The primary endpoint was dose-limiting toxicity during the first 2 treatment cycles (6 weeks) in the dose-finding phase to estimate the maximum tolerated dose. Secondary endpoints were adverse events (AEs), laboratory abnormalities, PD-L1 biomarker status, and pharmacokinetics.
At the data cutoff date, March 31, 2017, 25 (48%) patients were still on treatment; of these, 22 (88%) were receiving axitinib and pembrolizumab, and 3 (12%) were receiving pembrolizumab only. Eight (15%) patients had confirmed disease progression but were still receiving treatment. Twenty-seven (52%) patients discontinued both study treatments. The most common reason for discontinuing both study treatments were AEs (n = 10) and disease progression (n = 9).
Thirty (58%) patients discontinued axitinib because of AEs (n = 16), disease progression (n = 9), investigator discretion (n = 2), global deterioration of health status (n = 1), protocol violation (n = 1), and because the patient refused continued treatment for a reason other than an AE (n = 1). Twenty-seven (52%) patients discontinued pembrolizumab early because of AEs (n = 12), disease progression (n = 12), global deterioration of health status (n = 1), protocol violation (n = 1), and because of investigator discretion (n = 1).
Grade 3/4 treatment-related AEs (related to either axitinib or pembrolizumab, or both) occurred in 34 (65%) patients. The most common grade 3 or worse treatment-related AEs included hypertension (n = 12; 23%), diarrhea (n = 5; 10%), fatigue (n = 5; 10%), and increased alanine aminotransferase concentration (n = 4; 8%). The most common immune-related AEs (probably related to pembrolizumab) included diarrhea (n = 15; 29%), increased alanine aminotransferase concentration (n = 9; 17%) or aspartate aminotransferase concentration (n = 7; 13%), hypothyroidism (n = 7; 13%), and fatigue (n = 6; 12%). A total of 28 (54%) patients had treatment-related serious AEs. At data cutoff, 38 patients (73%; 95% CI, 59.0%-84.4%) achieved an objective response (complete or partial response).
In particular, fewer liver function test abnormalities or incidences of fatigue were reported in this study than in the previous studies, according to the researchers. For example, grade 3/4 elevated alanine aminotransferase was reported in 8% of patients in the study compared with 18% of patients treated with nivolumab plus sunitinib, 20% of patients treated with nivolumab plus pazopanib, and 60% to 70% of patients treated with pembrolizumab plus pazopanib.
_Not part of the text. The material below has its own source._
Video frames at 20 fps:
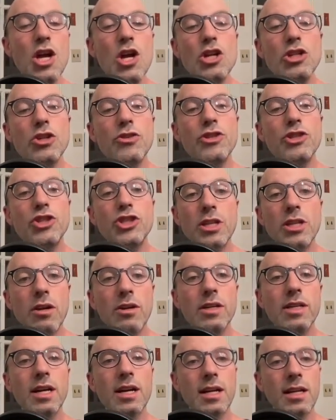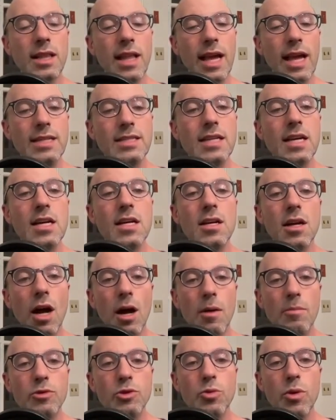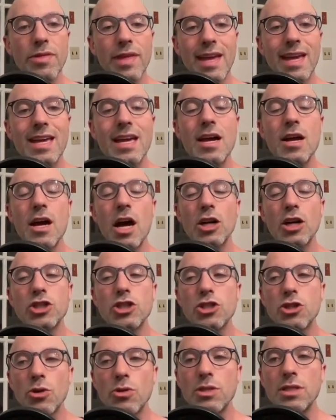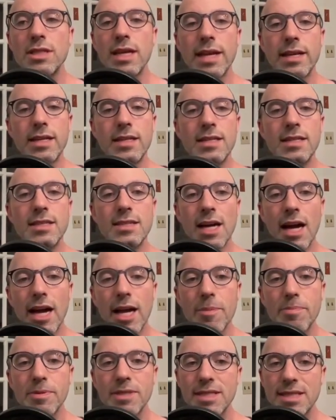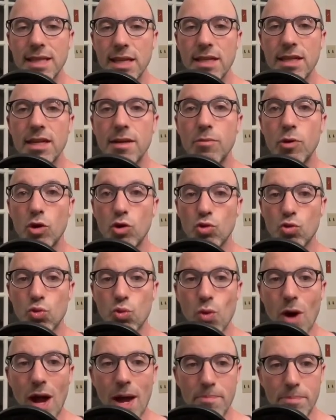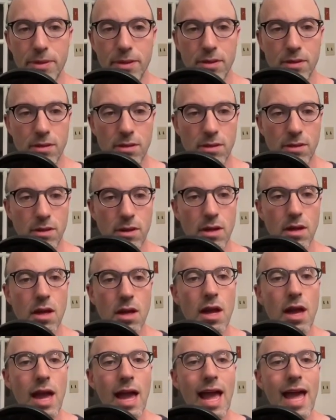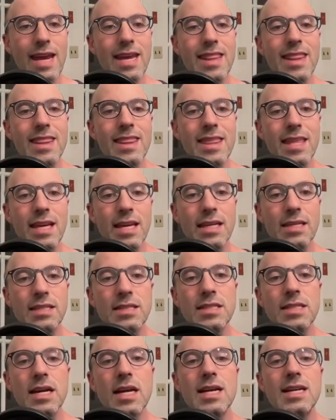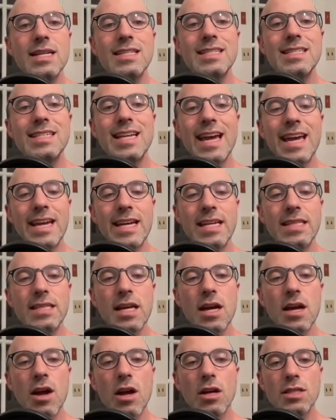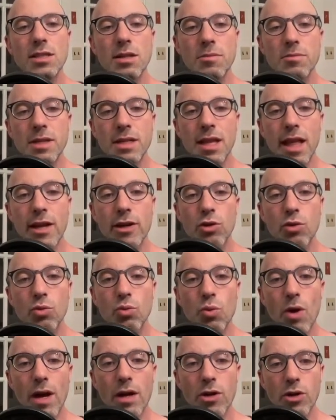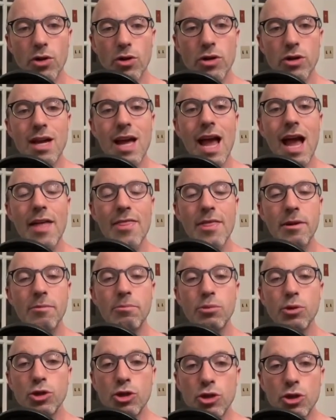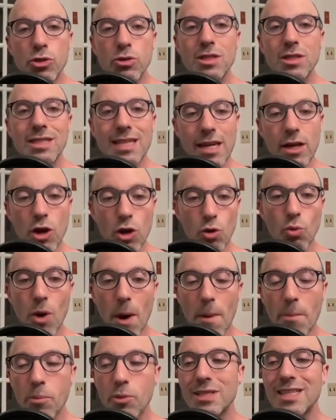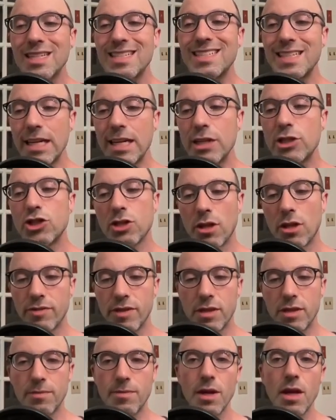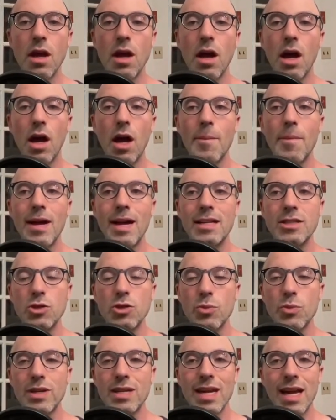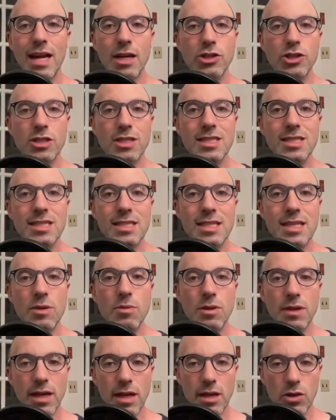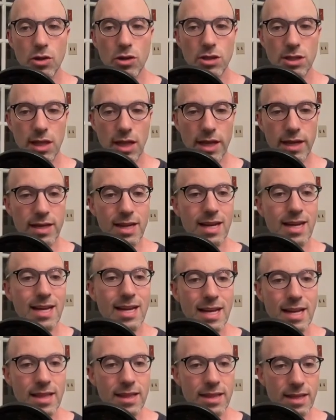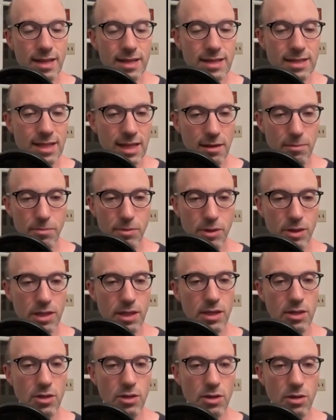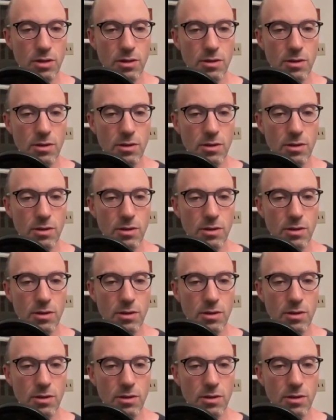So the generic class comes with a associated type synonym rep. And this takes something like record and then produces a representation of it. Um, and so we can actually see what that looks like in the example here.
The authors noted a number of potential confounding factors in their study. Notably, the patient population in this study might differ from the renal cell carcinoma population generally included in renal cell carcinoma clinical trials because all patients had previous nephrectomy (at a median of 2 years before enrollment), 75% had ECOG performance status 0, and very few patients had poor-risk disease. In addition, the researchers wrote, “The trial population had a more favorable prognostic population than typically included in front-line renal cell carcinoma trials and therefore cross-trial comparisons should be interpreted with caution.”
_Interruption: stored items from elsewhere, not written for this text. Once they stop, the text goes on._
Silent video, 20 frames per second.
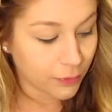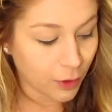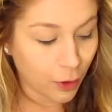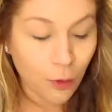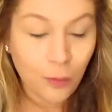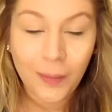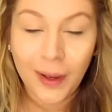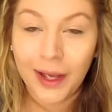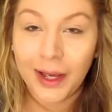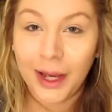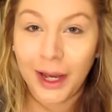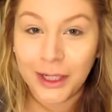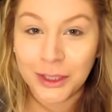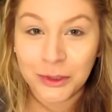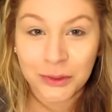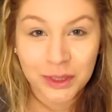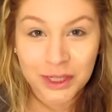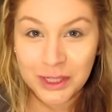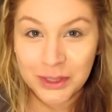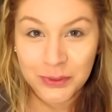oh my
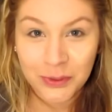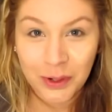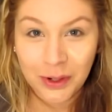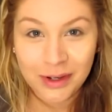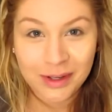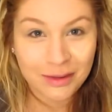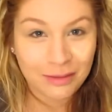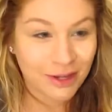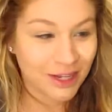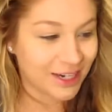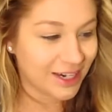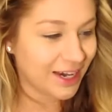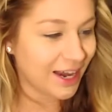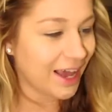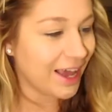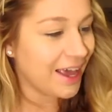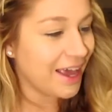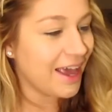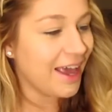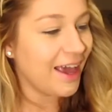gosh, what is wrong with me
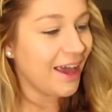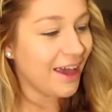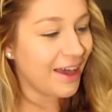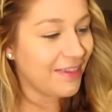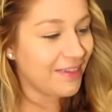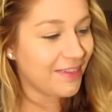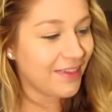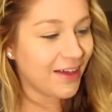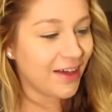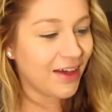today, in the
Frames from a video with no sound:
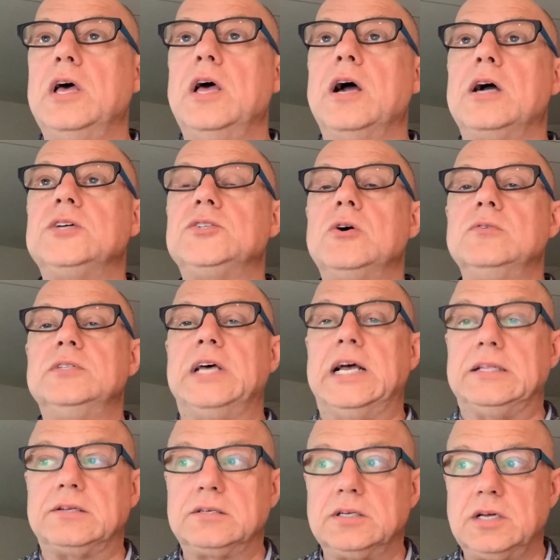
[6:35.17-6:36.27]
raison
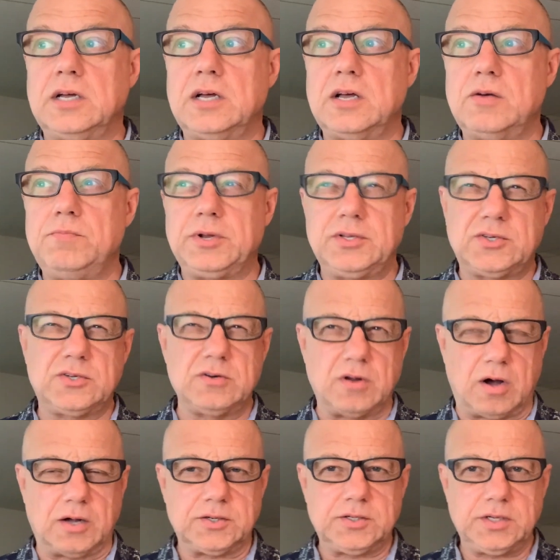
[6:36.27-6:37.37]
d'être, but it's
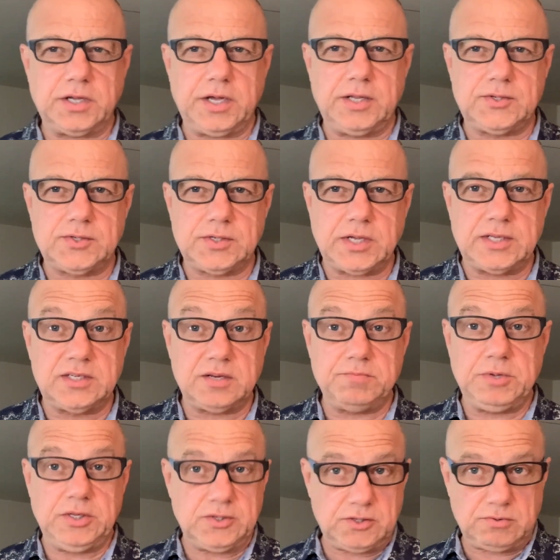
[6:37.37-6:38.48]
not. It's a
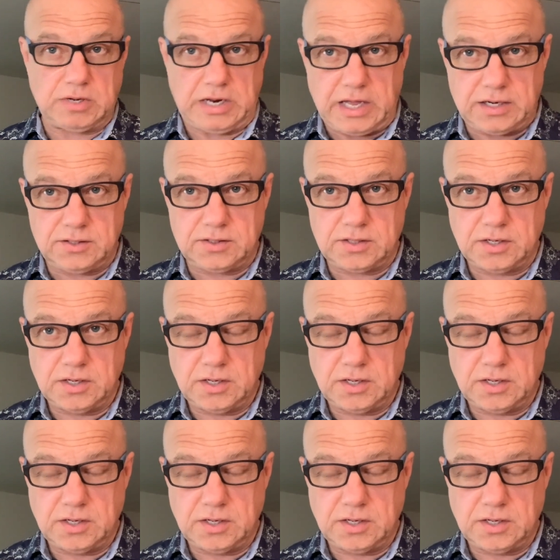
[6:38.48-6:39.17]
means to an end.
“These combination regimens involving VEGF receptor TKIs and checkpoint inhibitors appear to be tolerable and are effective in terms of response rate and progression-free survival,” said Atkins. “How these findings compare to a sequence of therapieseither VEGF targeted therapy followed by immunotherapy in sequence or more intensive immunotherapy, ie, nivolumab plus ipilimumab, followed by VEGF therapy, remains to be sorted out in future studies,” he concluded.
Reference:
Atkins MA, Plimack ER, Puzanov I, et al. Axitinib in combination with pembrolizumab in patients with advanced renal cell cancer: a non-randomized, open-label, dose-finding, and dose-expansion phase 1b trial. Lancet Oncol. 2018;19(3):405-415. doi: 10.1016/S1470-2045(18)30081-0.